#### [Aim of the task]
Copy every entry exactly, but skip the pictures.
↓↓↓
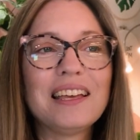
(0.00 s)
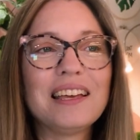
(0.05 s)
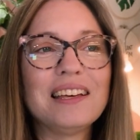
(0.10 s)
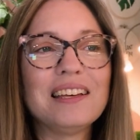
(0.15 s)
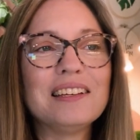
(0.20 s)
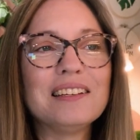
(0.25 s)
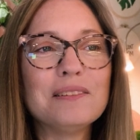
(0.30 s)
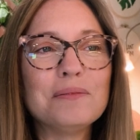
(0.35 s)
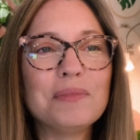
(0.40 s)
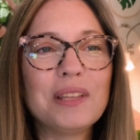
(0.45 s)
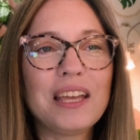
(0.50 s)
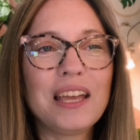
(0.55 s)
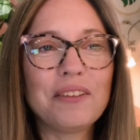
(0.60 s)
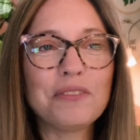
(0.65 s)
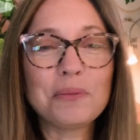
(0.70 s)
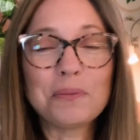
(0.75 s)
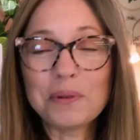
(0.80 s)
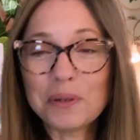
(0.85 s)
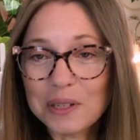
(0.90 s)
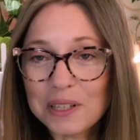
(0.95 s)
They
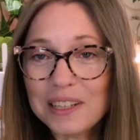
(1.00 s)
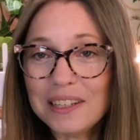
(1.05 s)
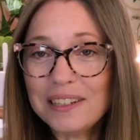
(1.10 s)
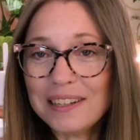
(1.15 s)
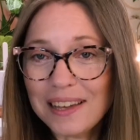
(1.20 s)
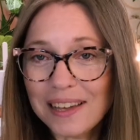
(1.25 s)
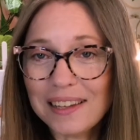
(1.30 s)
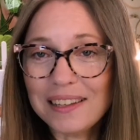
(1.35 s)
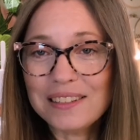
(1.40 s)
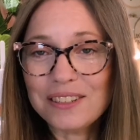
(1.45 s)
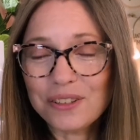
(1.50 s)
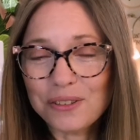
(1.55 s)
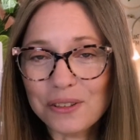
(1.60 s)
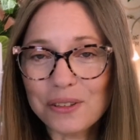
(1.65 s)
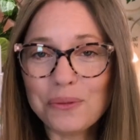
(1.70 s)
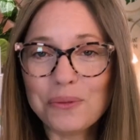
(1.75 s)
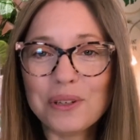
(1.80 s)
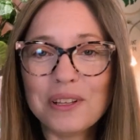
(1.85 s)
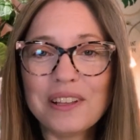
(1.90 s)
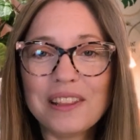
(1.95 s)
have a pretty nice
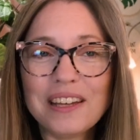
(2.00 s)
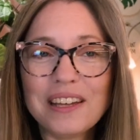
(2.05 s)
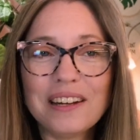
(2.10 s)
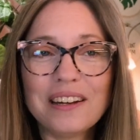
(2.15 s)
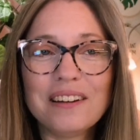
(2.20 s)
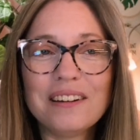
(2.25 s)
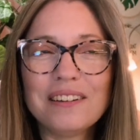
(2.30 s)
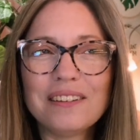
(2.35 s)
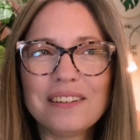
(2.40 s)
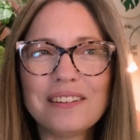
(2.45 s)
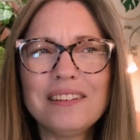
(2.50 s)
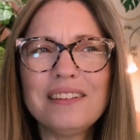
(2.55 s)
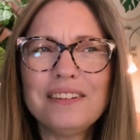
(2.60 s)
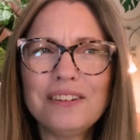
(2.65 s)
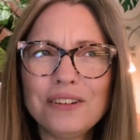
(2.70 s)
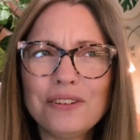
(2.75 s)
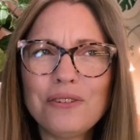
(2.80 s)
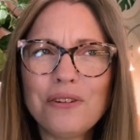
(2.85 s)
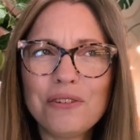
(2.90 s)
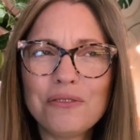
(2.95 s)
Goodwill there. A
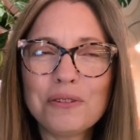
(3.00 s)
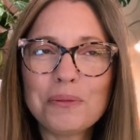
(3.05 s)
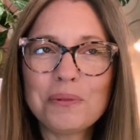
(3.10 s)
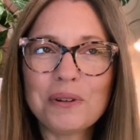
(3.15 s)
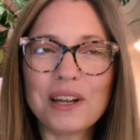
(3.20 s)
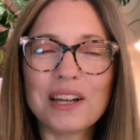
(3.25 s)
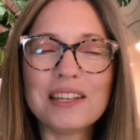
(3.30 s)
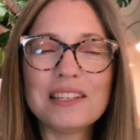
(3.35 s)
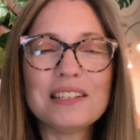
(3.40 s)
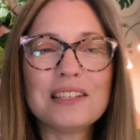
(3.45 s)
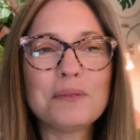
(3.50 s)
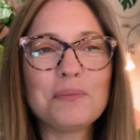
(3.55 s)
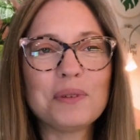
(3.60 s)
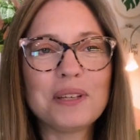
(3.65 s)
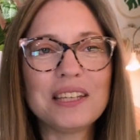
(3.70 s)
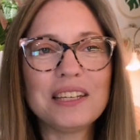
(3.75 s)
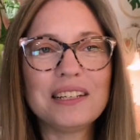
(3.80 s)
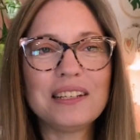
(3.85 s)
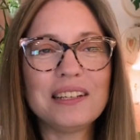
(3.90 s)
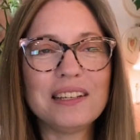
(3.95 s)
little overpriced,
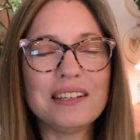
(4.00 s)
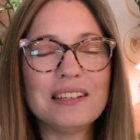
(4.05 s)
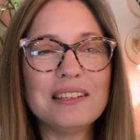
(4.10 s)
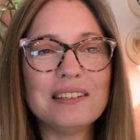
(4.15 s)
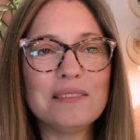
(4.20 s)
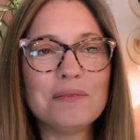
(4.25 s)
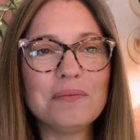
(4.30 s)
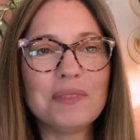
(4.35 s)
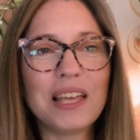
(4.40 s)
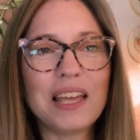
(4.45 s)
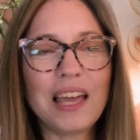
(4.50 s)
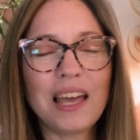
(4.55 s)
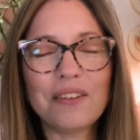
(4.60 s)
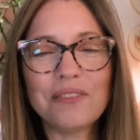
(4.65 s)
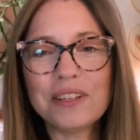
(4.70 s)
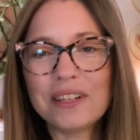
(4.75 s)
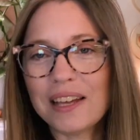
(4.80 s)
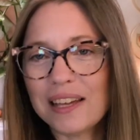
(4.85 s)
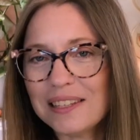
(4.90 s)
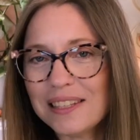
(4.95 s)
but they
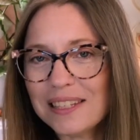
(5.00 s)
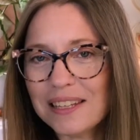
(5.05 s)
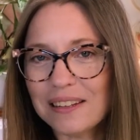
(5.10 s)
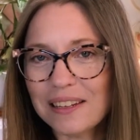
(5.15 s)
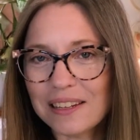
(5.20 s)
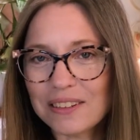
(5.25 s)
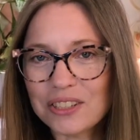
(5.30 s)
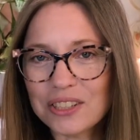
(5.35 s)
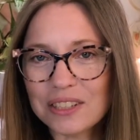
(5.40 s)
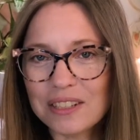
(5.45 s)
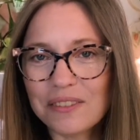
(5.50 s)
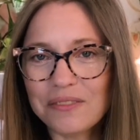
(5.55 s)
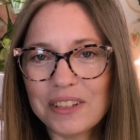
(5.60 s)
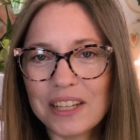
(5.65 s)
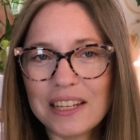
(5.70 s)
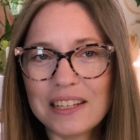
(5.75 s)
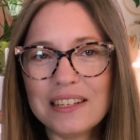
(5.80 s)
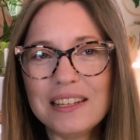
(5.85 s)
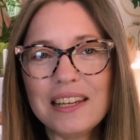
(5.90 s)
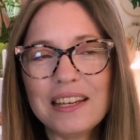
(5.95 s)
have a nice selection of
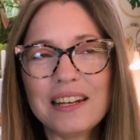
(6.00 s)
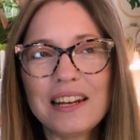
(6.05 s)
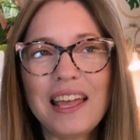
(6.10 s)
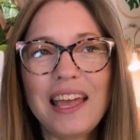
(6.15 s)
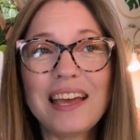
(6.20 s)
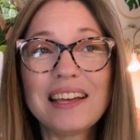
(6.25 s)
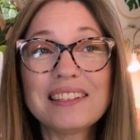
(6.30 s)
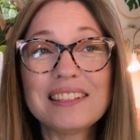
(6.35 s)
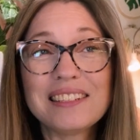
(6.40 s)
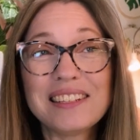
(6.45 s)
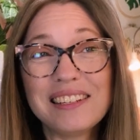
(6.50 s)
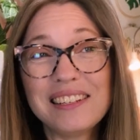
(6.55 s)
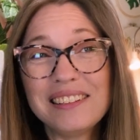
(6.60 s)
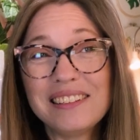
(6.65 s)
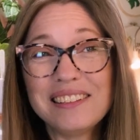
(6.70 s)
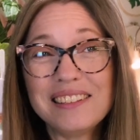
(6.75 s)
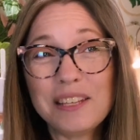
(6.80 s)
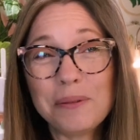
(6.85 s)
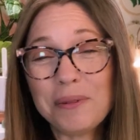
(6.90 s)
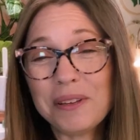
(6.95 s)
like knickknacks
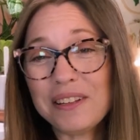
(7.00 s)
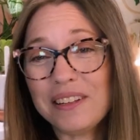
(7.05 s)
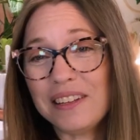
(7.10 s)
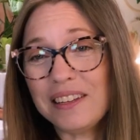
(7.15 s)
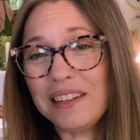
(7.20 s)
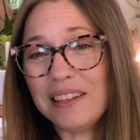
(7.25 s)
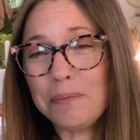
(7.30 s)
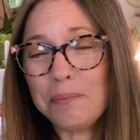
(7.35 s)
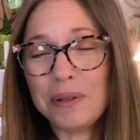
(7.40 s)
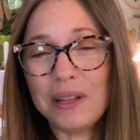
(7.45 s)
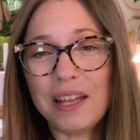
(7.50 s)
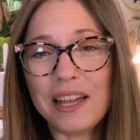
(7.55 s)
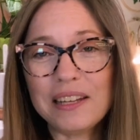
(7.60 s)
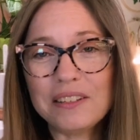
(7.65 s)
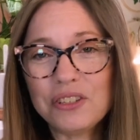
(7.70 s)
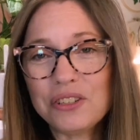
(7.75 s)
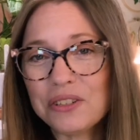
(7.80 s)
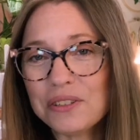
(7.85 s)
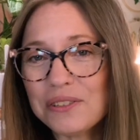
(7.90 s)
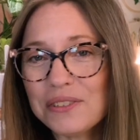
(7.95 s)
and typically
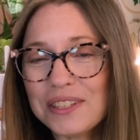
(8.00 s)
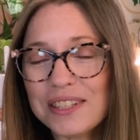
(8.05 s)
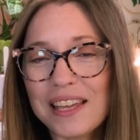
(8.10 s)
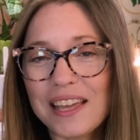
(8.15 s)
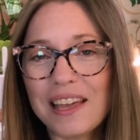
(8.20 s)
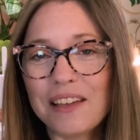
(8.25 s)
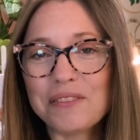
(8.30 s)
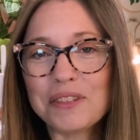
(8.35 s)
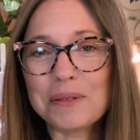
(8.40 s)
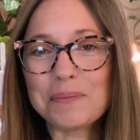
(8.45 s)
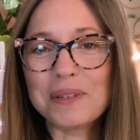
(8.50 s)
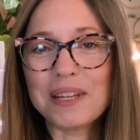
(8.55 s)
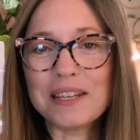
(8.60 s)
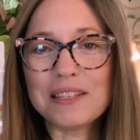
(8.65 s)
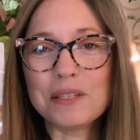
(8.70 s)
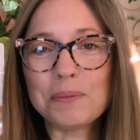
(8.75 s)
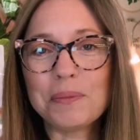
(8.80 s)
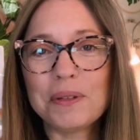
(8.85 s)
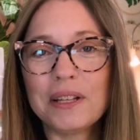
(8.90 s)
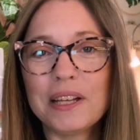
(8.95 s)
planters. They have some
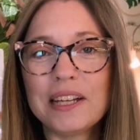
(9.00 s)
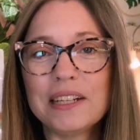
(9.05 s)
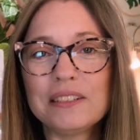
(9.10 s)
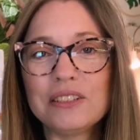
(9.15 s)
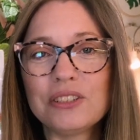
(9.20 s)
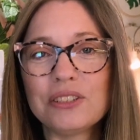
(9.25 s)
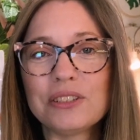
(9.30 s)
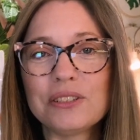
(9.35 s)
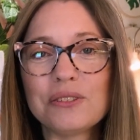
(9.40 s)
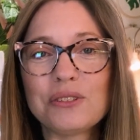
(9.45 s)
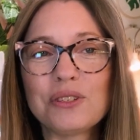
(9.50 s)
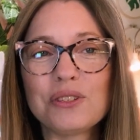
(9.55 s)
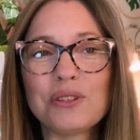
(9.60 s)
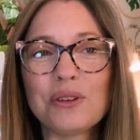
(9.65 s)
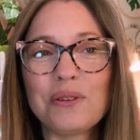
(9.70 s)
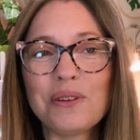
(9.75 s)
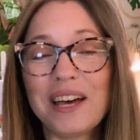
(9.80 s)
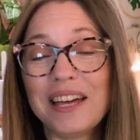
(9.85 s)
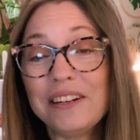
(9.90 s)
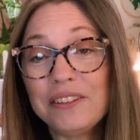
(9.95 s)
nice planters.
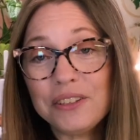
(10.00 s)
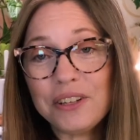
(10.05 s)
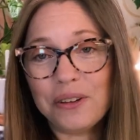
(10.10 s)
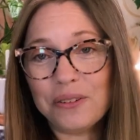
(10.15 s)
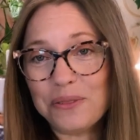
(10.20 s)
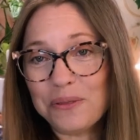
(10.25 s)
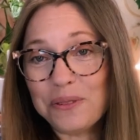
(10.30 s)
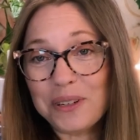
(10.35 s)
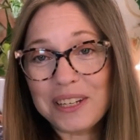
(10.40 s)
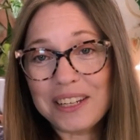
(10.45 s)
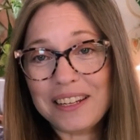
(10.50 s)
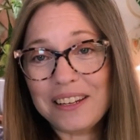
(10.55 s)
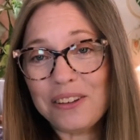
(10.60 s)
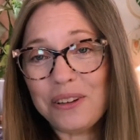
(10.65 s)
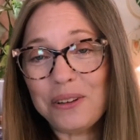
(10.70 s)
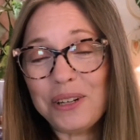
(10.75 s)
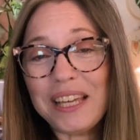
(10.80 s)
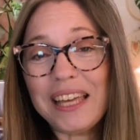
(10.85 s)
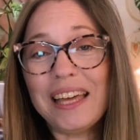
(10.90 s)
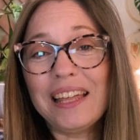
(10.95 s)
So I don't know. We're going to
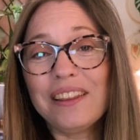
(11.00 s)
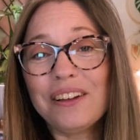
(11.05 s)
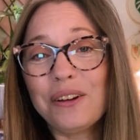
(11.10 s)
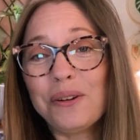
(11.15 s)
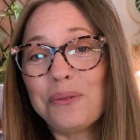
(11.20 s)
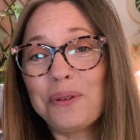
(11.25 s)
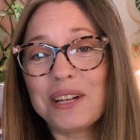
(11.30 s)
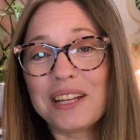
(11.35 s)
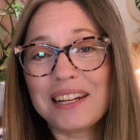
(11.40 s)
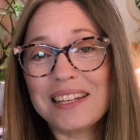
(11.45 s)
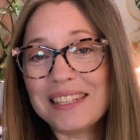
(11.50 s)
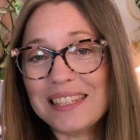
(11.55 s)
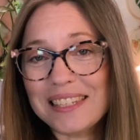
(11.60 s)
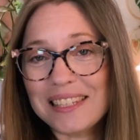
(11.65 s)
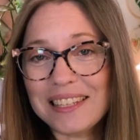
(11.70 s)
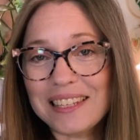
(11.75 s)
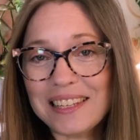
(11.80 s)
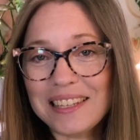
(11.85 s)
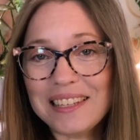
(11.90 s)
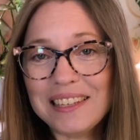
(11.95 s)
go together. We're going to
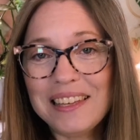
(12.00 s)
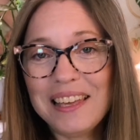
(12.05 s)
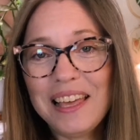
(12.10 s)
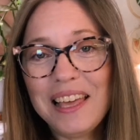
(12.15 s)
see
↑↑↑
#### [Problem solution]
(0.00 s)
(0.05 s)
(0.10 s)
(0.15 s)
(0.20 s)
(0.25 s)
(0.30 s)
(0.35 s)
(0.40 s)
(0.45 s)
(0.50 s)
(0.55 s)
(0.60 s)
(0.65 s)
(0.70 s)
(0.75 s)
(0.80 s)
(0.85 s)
(0.90 s)
(0.95 s)
They
(1.00 s)
(1.05 s)
(1.10 s)
(1.15 s)
(1.20 s)
(1.25 s)
(1.30 s)
(1.35 s)
(1.40 s)
(1.45 s)
(1.50 s)
(1.55 s)
(1.60 s)
(1.65 s)
(1.70 s)
(1.75 s)
(1.80 s)
(1.85 s)
(1.90 s)
(1.95 s)
have a pretty nice
(2.00 s)
(2.05 s)
(2.10 s)
(2.15 s)
(2.20 s)
(2.25 s)
(2.30 s)
(2.35 s)
(2.40 s)
(2.45 s)
(2.50 s)
(2.55 s)
(2.60 s)
(2.65 s)
(2.70 s)
(2.75 s)
(2.80 s)
(2.85 s)
(2.90 s)
(2.95 s)
Goodwill there. A
(3.00 s)
(3.05 s)
(3.10 s)
(3.15 s)
(3.20 s)
(3.25 s)
(3.30 s)
(3.35 s)
(3.40 s)
(3.45 s)
(3.50 s)
(3.55 s)
(3.60 s)
(3.65 s)
(3.70 s)
(3.75 s)
(3.80 s)
(3.85 s)
(3.90 s)
(3.95 s)
little overpriced,
(4.00 s)
(4.05 s)
(4.10 s)
(4.15 s)
(4.20 s)
(4.25 s)
(4.30 s)
(4.35 s)
(4.40 s)
(4.45 s)
(4.50 s)
(4.55 s)
(4.60 s)
(4.65 s)
(4.70 s)
(4.75 s)
(4.80 s)
(4.85 s)
(4.90 s)
(4.95 s)
but they
(5.00 s)
(5.05 s)
(5.10 s)
(5.15 s)
(5.20 s)
(5.25 s)
(5.30 s)
(5.35 s)
(5.40 s)
(5.45 s)
(5.50 s)
(5.55 s)
(5.60 s)
(5.65 s)
(5.70 s)
(5.75 s)
(5.80 s)
(5.85 s)
(5.90 s)
(5.95 s)
have a nice selection of
(6.00 s)
(6.05 s)
(6.10 s)
(6.15 s)
(6.20 s)
(6.25 s)
(6.30 s)
(6.35 s)
(6.40 s)
(6.45 s)
(6.50 s)
(6.55 s)
(6.60 s)
(6.65 s)
(6.70 s)
(6.75 s)
(6.80 s)
(6.85 s)
(6.90 s)
(6.95 s)
like knickknacks
(7.00 s)
(7.05 s)
(7.10 s)
(7.15 s)
(7.20 s)
(7.25 s)
(7.30 s)
(7.35 s)
(7.40 s)
(7.45 s)
(7.50 s)
(7.55 s)
(7.60 s)
(7.65 s)
(7.70 s)
(7.75 s)
(7.80 s)
(7.85 s)
(7.90 s)
(7.95 s)
and typically
(8.00 s)
(8.05 s)
(8.10 s)
(8.15 s)
(8.20 s)
(8.25 s)
(8.30 s)
(8.35 s)
(8.40 s)
(8.45 s)
(8.50 s)
(8.55 s)
(8.60 s)
(8.65 s)
(8.70 s)
(8.75 s)
(8.80 s)
(8.85 s)
(8.90 s)
(8.95 s)
planters. They have some
(9.00 s)
(9.05 s)
(9.10 s)
(9.15 s)
(9.20 s)
(9.25 s)
(9.30 s)
(9.35 s)
(9.40 s)
(9.45 s)
(9.50 s)
(9.55 s)
(9.60 s)
(9.65 s)
(9.70 s)
(9.75 s)
(9.80 s)
(9.85 s)
(9.90 s)
(9.95 s)
nice planters.
(10.00 s)
(10.05 s)
(10.10 s)
(10.15 s)
(10.20 s)
(10.25 s)
(10.30 s)
(10.35 s)
(10.40 s)
(10.45 s)
(10.50 s)
(10.55 s)
(10.60 s)
(10.65 s)
(10.70 s)
(10.75 s)
(10.80 s)
(10.85 s)
(10.90 s)
(10.95 s)
So I don't know. We're going to
(11.00 s)
(11.05 s)
(11.10 s)
(11.15 s)
(11.20 s)
(11.25 s)
(11.30 s)
(11.35 s)
(11.40 s)
(11.45 s)
(11.50 s)
(11.55 s)
(11.60 s)
(11.65 s)
(11.70 s)
(11.75 s)
(11.80 s)
(11.85 s)
(11.90 s)
(11.95 s)
go together. We're going to
(12.00 s)
(12.05 s)
(12.10 s)
(12.15 s)
see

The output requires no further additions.